The May 29 Daily Herald article about Batavia High School teacher John Dryden presents such a situation. The article states that the teachers were not advised of the content for presenting a survey, which appears to have been mandatory. Teachers must not march to the lyrics of Pink Floyd, processing mindlessly their students into robotized nonhuman, non-thinking adults. Our country was formed by courageous individuals who sacrificed greatly for the rights placed in the Declaration of Independence and Bill of Rights.
I hope the board rethinks the processing of any such future survey. Review and discussion of content and intent should include all the teachers and parents. Good intentions are not an excuse for a bad scenario. Dryden was correct to take the last minute stand to protect his students and their rights.

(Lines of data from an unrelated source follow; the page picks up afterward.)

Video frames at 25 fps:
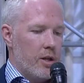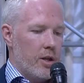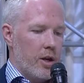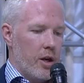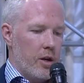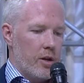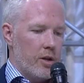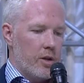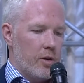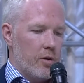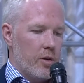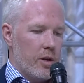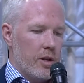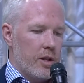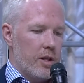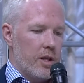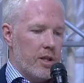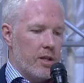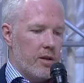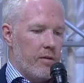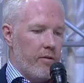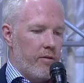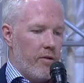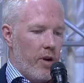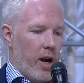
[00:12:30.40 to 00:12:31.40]
sort of
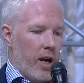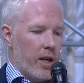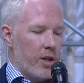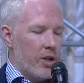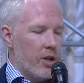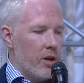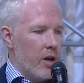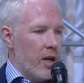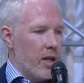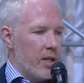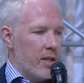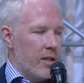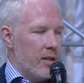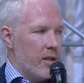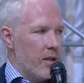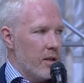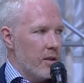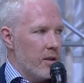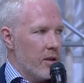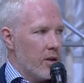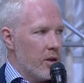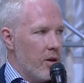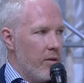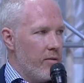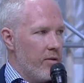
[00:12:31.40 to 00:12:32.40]
disenfranchised in
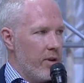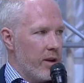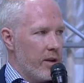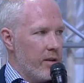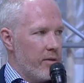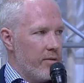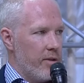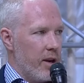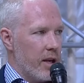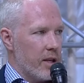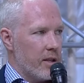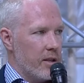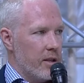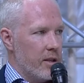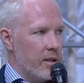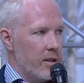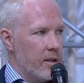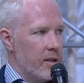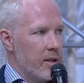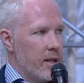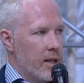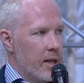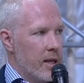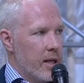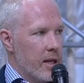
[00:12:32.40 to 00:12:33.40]
conflict affected
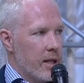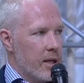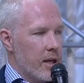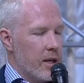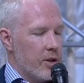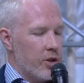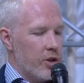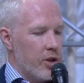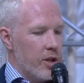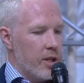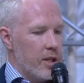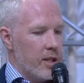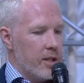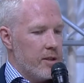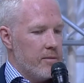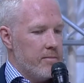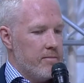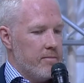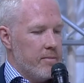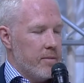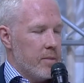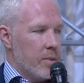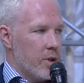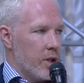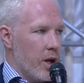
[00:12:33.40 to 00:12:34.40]
countries.
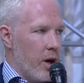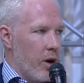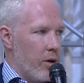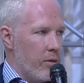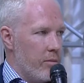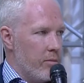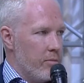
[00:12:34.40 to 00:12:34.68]
So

It appears he was not given option to do otherwise. This was an opportunity for a teacher to give real life lessons to his young adults, preparing them for real life. Dryden taught his students more that day than he could have imagined.
Standing up against a wrong or defending those who cannot defend themselves is what we all hope to witness or personally do. The Batavia School Board and its committee for this survey took a short cut right through logic, privacy and personal security in the name of a good intention. John Dryden stands tall. We are lucky to have our "first responders" wherever and whenever they move into action.